--- Task directions ---
Below are the records; copy each line in which "frames" can be found.

--- Data shown ---

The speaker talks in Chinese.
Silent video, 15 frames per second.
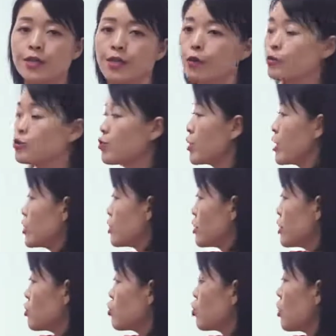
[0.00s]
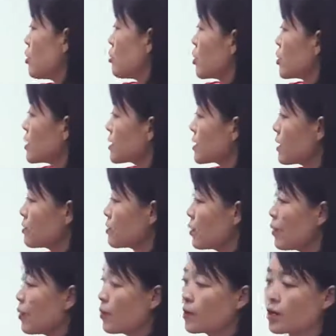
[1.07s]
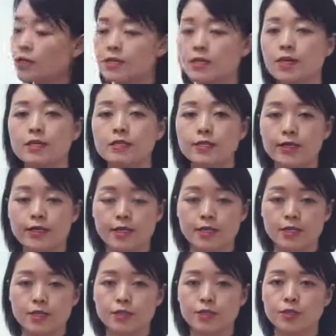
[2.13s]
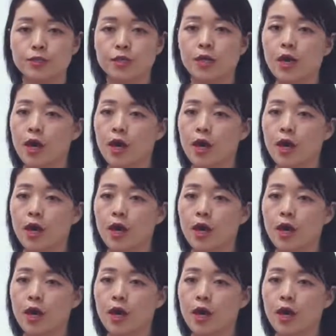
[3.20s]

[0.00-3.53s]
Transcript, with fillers: 那我就可以直接说 Morisano hoga se ga takai des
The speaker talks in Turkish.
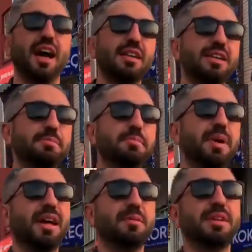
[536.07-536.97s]
Alalım
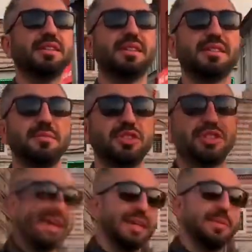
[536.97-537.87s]
bakalım tadı
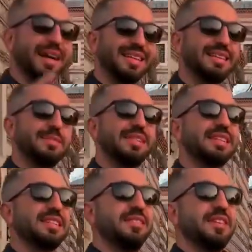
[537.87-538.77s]
nasılmış. Bakalım aradığımız
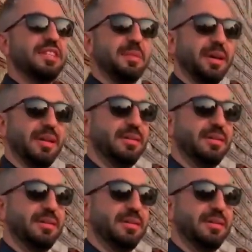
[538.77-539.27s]
lezzeti verecek mi?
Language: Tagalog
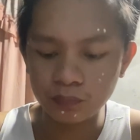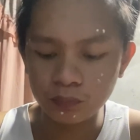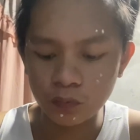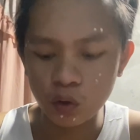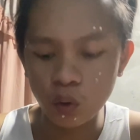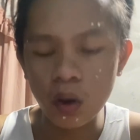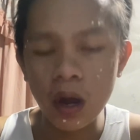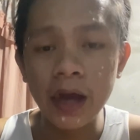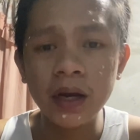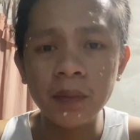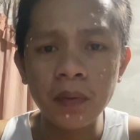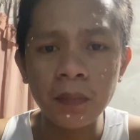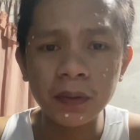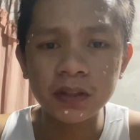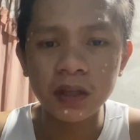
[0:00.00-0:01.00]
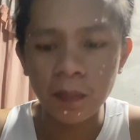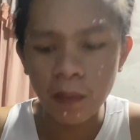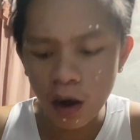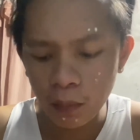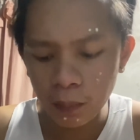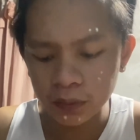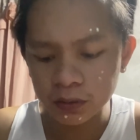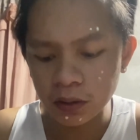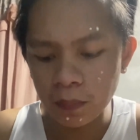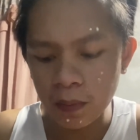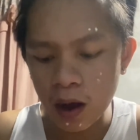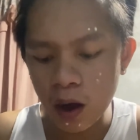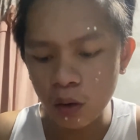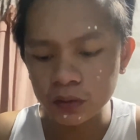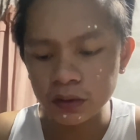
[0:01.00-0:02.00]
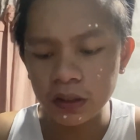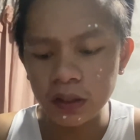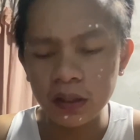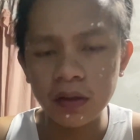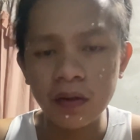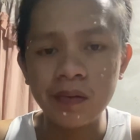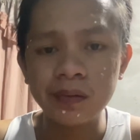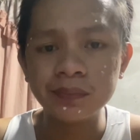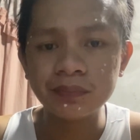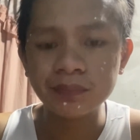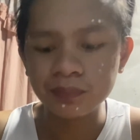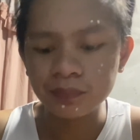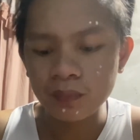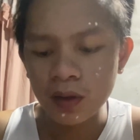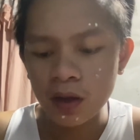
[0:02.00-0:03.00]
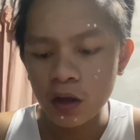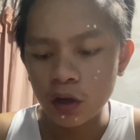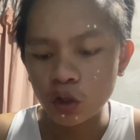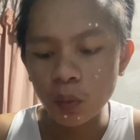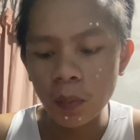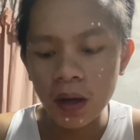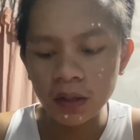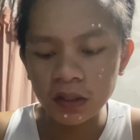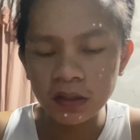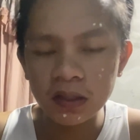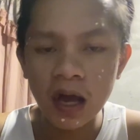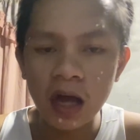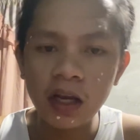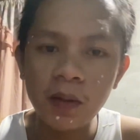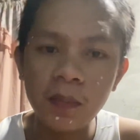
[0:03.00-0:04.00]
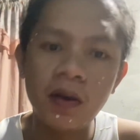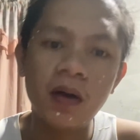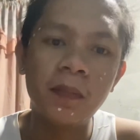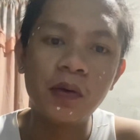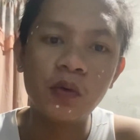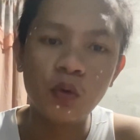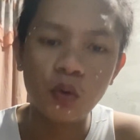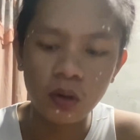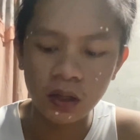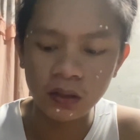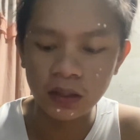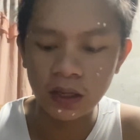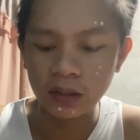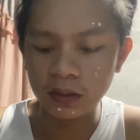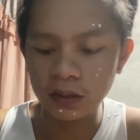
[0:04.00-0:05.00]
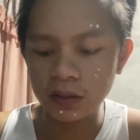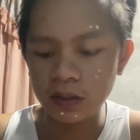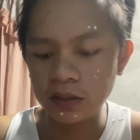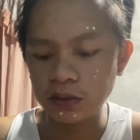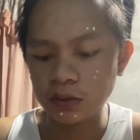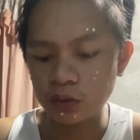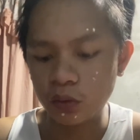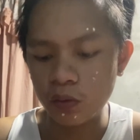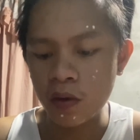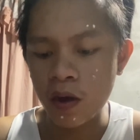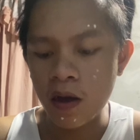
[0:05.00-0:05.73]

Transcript: kung kaya naman magtrabaho, magtrabaho kasi tumatanda na yung mga magulang natin guys oh.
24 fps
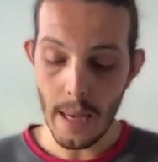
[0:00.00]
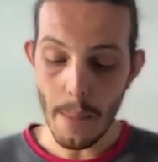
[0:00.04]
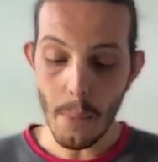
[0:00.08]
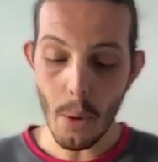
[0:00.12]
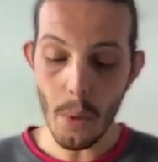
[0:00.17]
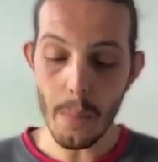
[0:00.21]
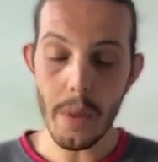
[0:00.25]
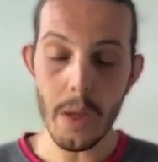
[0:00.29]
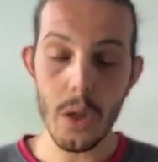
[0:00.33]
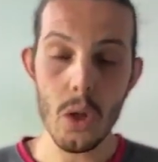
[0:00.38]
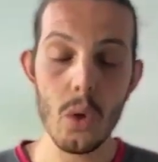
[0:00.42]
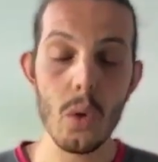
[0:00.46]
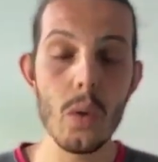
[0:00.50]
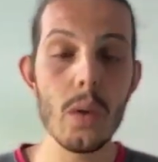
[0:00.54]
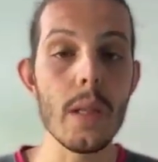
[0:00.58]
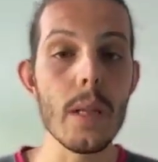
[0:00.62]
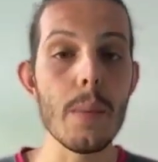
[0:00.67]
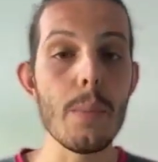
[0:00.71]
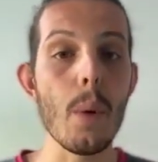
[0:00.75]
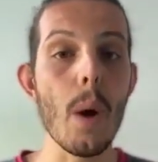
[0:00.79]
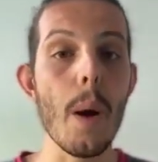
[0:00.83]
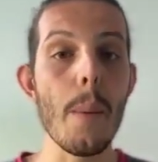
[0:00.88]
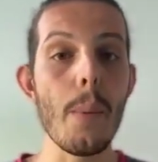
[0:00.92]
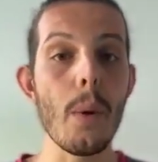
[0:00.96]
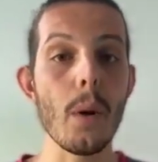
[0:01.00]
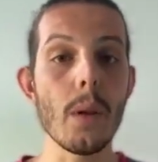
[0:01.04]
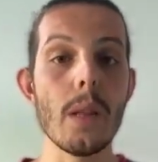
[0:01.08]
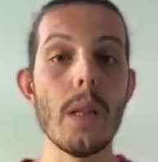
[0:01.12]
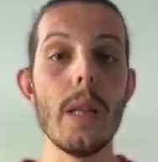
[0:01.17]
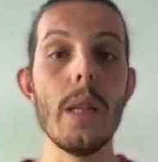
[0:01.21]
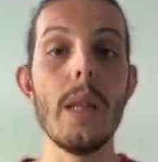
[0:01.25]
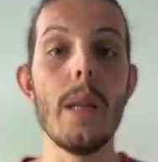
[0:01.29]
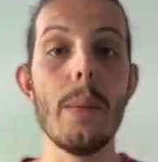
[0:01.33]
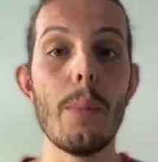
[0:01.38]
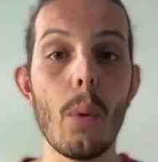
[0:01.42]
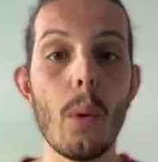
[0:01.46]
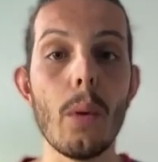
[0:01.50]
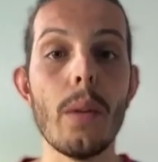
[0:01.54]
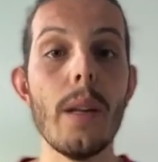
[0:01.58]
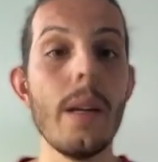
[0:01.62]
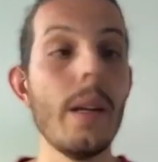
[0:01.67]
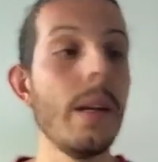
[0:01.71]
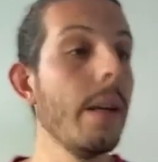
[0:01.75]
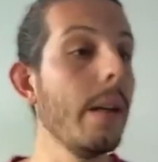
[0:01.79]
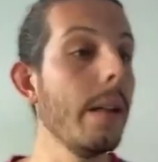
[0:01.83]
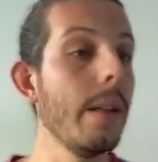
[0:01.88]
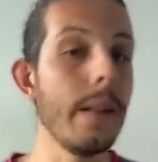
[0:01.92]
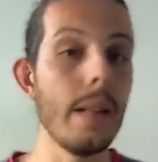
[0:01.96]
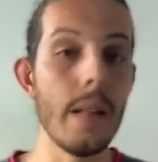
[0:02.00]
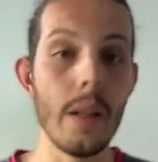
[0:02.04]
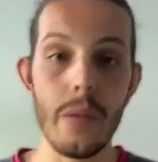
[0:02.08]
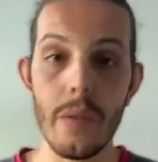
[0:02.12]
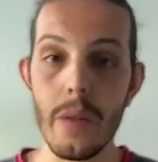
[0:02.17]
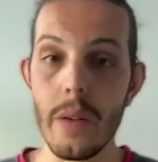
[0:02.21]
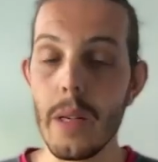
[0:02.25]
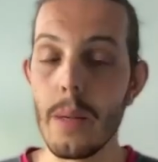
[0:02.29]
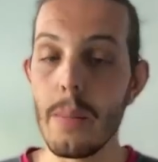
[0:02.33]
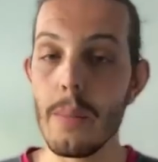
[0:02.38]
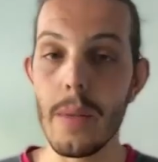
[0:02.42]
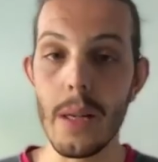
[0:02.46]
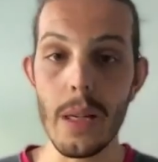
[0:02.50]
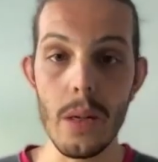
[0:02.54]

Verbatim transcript: La première chose, c'est pour apporter des protéines, des fibres,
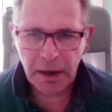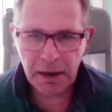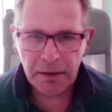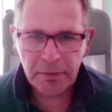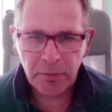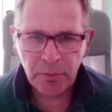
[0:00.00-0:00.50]

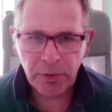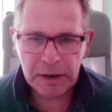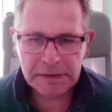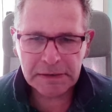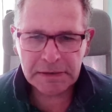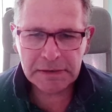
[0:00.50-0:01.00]
è un po'
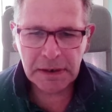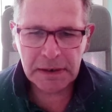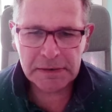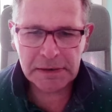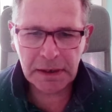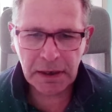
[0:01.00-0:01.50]
la stessa
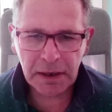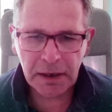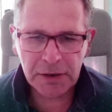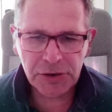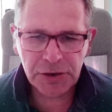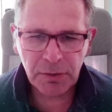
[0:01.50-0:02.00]
lista
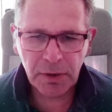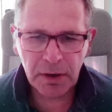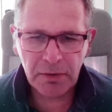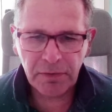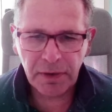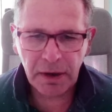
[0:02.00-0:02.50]
che cinque
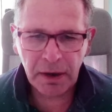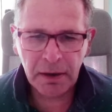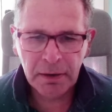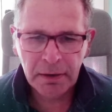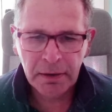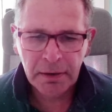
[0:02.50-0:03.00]
anni
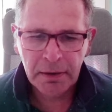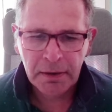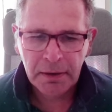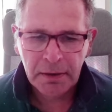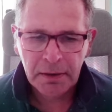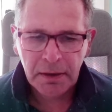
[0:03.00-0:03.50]
fa
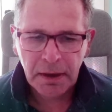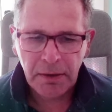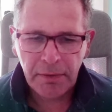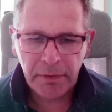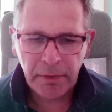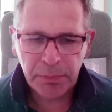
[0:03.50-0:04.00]

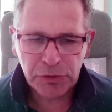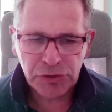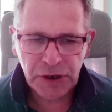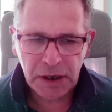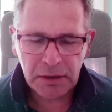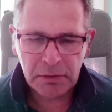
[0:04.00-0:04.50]
aveva
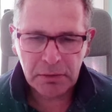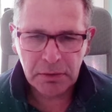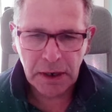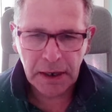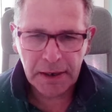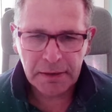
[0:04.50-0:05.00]
appoggiato
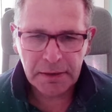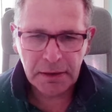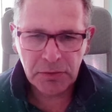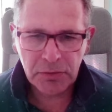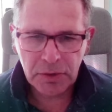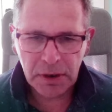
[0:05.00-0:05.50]
la
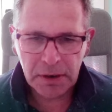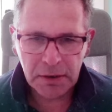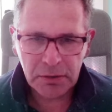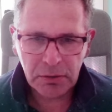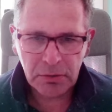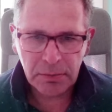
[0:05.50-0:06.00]
candidatura di
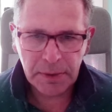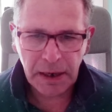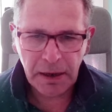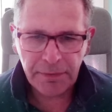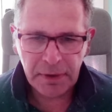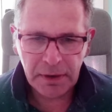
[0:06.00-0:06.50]
Antonio
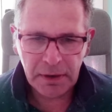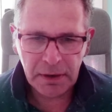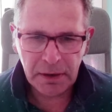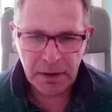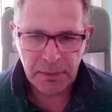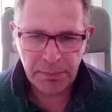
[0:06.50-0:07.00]

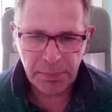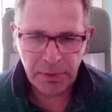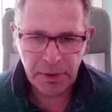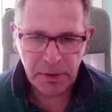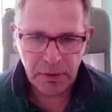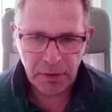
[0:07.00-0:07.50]
Gravi e
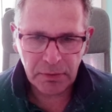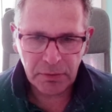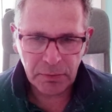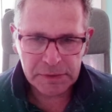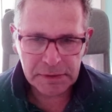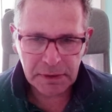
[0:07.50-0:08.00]
poi,
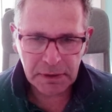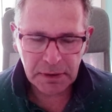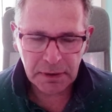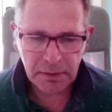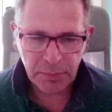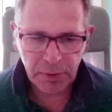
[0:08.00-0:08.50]
ecco,
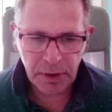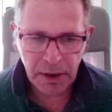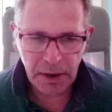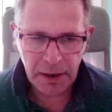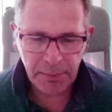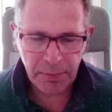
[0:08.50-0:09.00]
poi
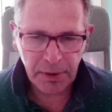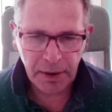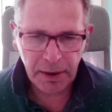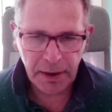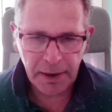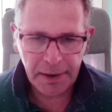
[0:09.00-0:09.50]

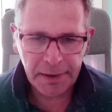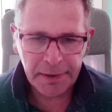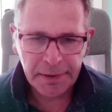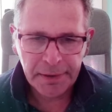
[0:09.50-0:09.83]
all'epoca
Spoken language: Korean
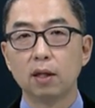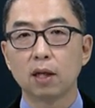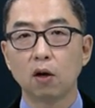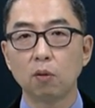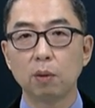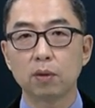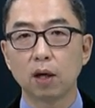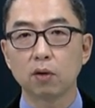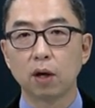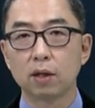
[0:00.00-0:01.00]
산업
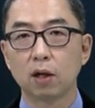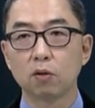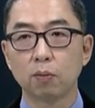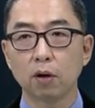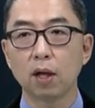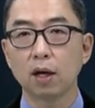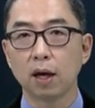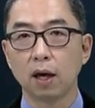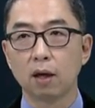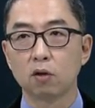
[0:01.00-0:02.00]
입장에서 굉장히 좀
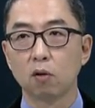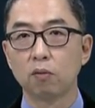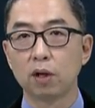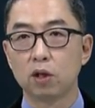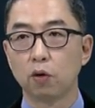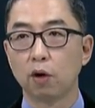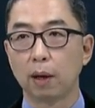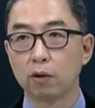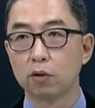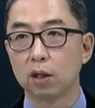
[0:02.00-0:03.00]
편하게 정부의 지원을
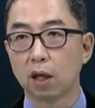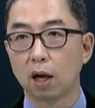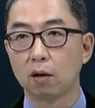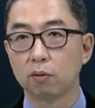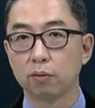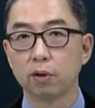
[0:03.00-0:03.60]
받을 수 있다라는 네.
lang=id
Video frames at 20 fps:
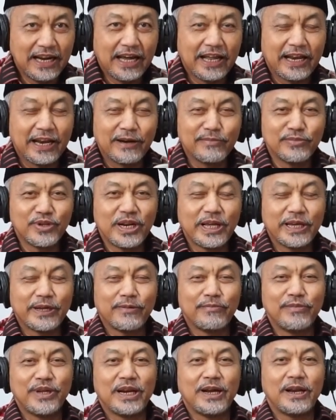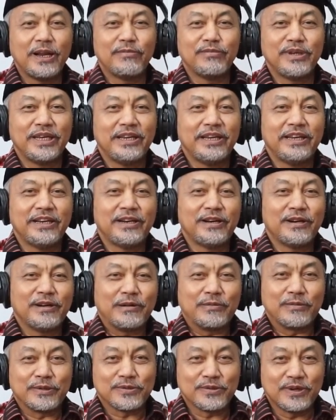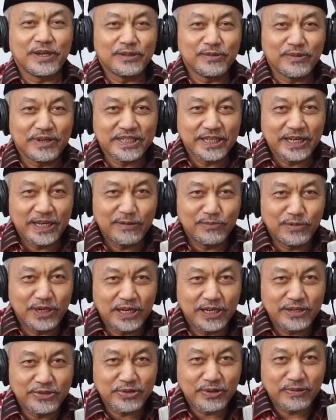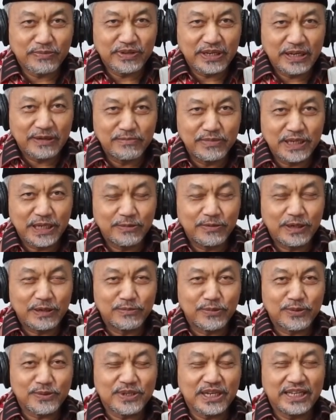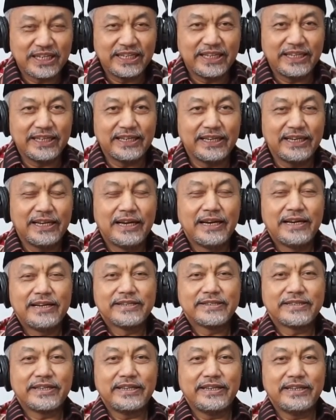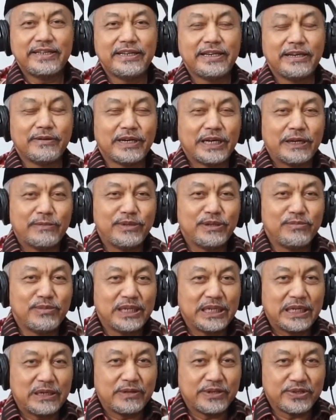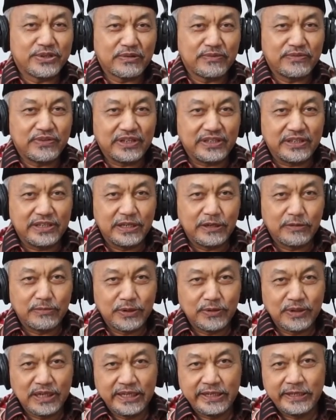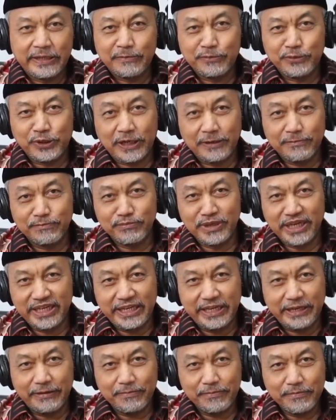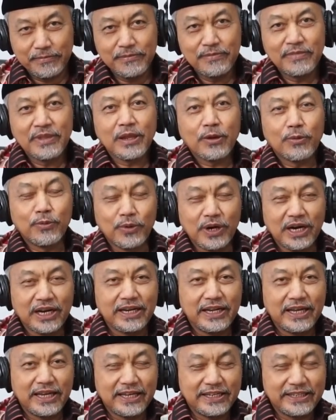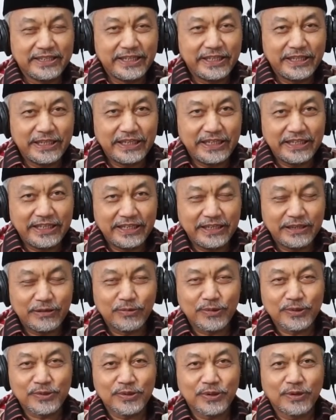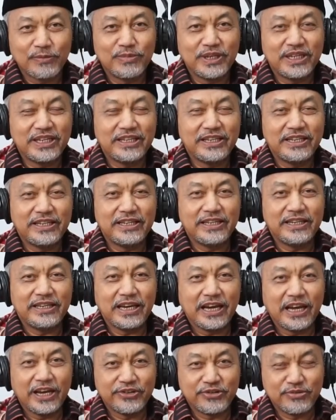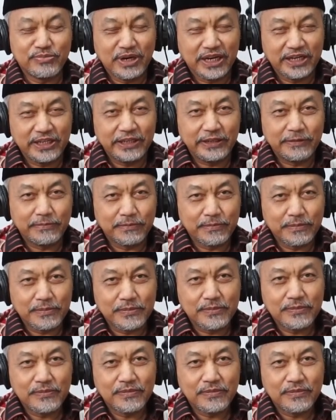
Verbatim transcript: Alhamdulillahirobbilalamin Wassalatu wassalamu ala asyrofil anbiya wal mursalin sayyidina wa habibina wa syafi'ina maulana Muhammadin wa ala alihi wa sahbihi ajma'in.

--- Completed task ---
Silent video, 15 frames per second.
Video frames at 20 fps:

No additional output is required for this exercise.